---------- AVAILABLE DATA
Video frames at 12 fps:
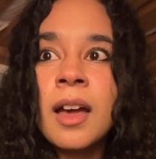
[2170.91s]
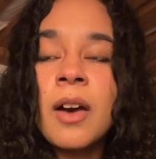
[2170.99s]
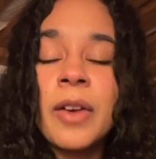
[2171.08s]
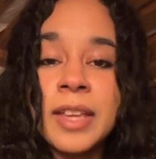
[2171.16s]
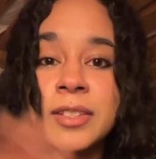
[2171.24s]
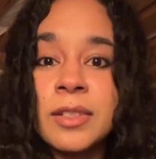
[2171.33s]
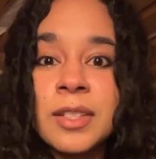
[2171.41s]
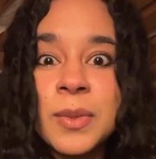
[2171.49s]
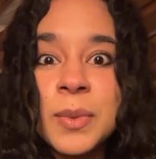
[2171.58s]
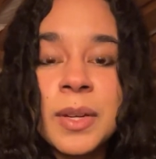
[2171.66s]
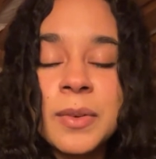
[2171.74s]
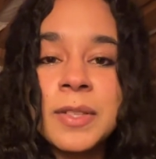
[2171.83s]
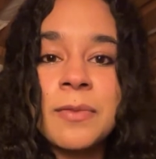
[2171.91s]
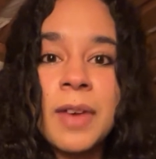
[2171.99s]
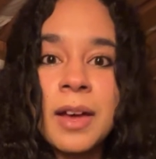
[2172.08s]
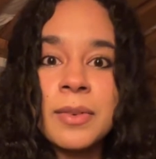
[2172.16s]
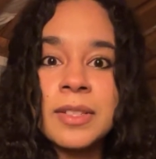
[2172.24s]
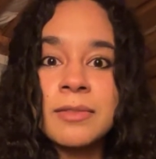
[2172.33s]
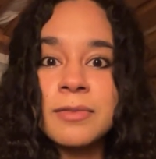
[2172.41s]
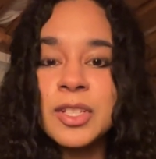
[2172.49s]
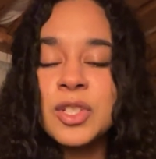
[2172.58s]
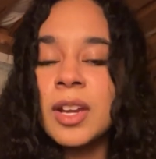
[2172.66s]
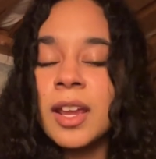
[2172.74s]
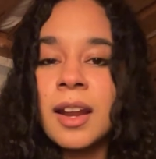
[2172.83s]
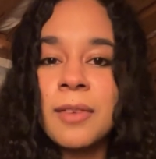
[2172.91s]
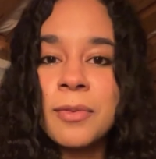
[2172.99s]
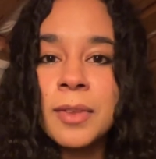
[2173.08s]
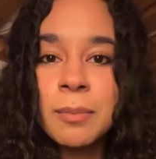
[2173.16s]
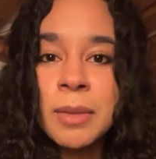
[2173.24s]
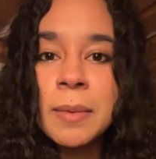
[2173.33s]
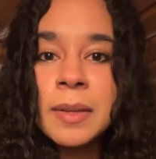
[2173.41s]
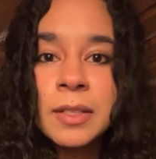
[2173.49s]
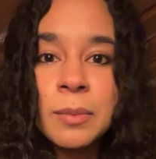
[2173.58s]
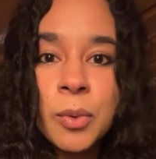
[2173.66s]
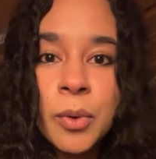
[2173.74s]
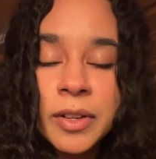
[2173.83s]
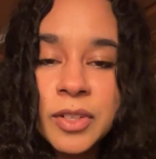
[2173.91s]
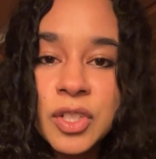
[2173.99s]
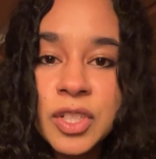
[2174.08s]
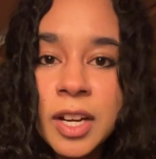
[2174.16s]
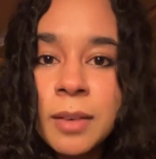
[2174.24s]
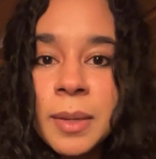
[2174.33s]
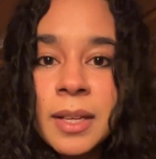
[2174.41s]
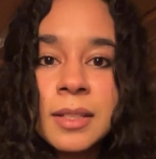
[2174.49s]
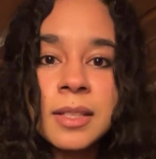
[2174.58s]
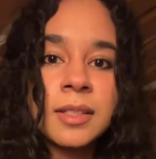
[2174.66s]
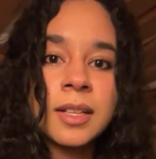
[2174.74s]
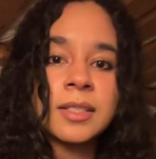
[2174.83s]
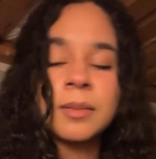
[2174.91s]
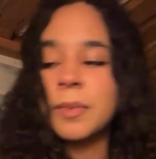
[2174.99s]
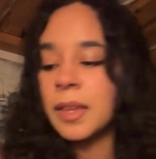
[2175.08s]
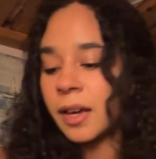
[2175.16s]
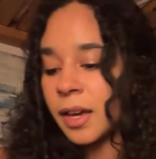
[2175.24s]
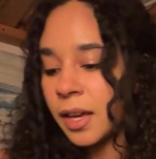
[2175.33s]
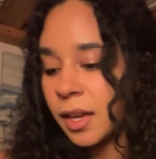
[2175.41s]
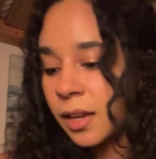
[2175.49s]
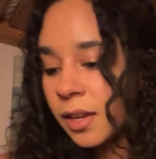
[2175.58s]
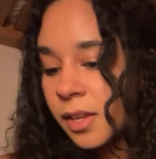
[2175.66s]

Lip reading: okay, so this is what I was envisioning, and I feel like maybe it's important to share because it's not something I,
--------------------
### AIM OF THE EXERCISE
A verbatim copy of the entries, stripped of pictures, should be produced.

### SOLUTION
Video frames at 12 fps:
[2170.91s]
[2170.99s]
[2171.08s]
[2171.16s]
[2171.24s]
[2171.33s]
[2171.41s]
[2171.49s]
[2171.58s]
[2171.66s]
[2171.74s]
[2171.83s]
[2171.91s]
[2171.99s]
[2172.08s]
[2172.16s]
[2172.24s]
[2172.33s]
[2172.41s]
[2172.49s]
[2172.58s]
[2172.66s]
[2172.74s]
[2172.83s]
[2172.91s]
[2172.99s]
[2173.08s]
[2173.16s]
[2173.24s]
[2173.33s]
[2173.41s]
[2173.49s]
[2173.58s]
[2173.66s]
[2173.74s]
[2173.83s]
[2173.91s]
[2173.99s]
[2174.08s]
[2174.16s]
[2174.24s]
[2174.33s]
[2174.41s]
[2174.49s]
[2174.58s]
[2174.66s]
[2174.74s]
[2174.83s]
[2174.91s]
[2174.99s]
[2175.08s]
[2175.16s]
[2175.24s]
[2175.33s]
[2175.41s]
[2175.49s]
[2175.58s]
[2175.66s]

Lip reading: okay, so this is what I was envisioning, and I feel like maybe it's important to share because it's not something I,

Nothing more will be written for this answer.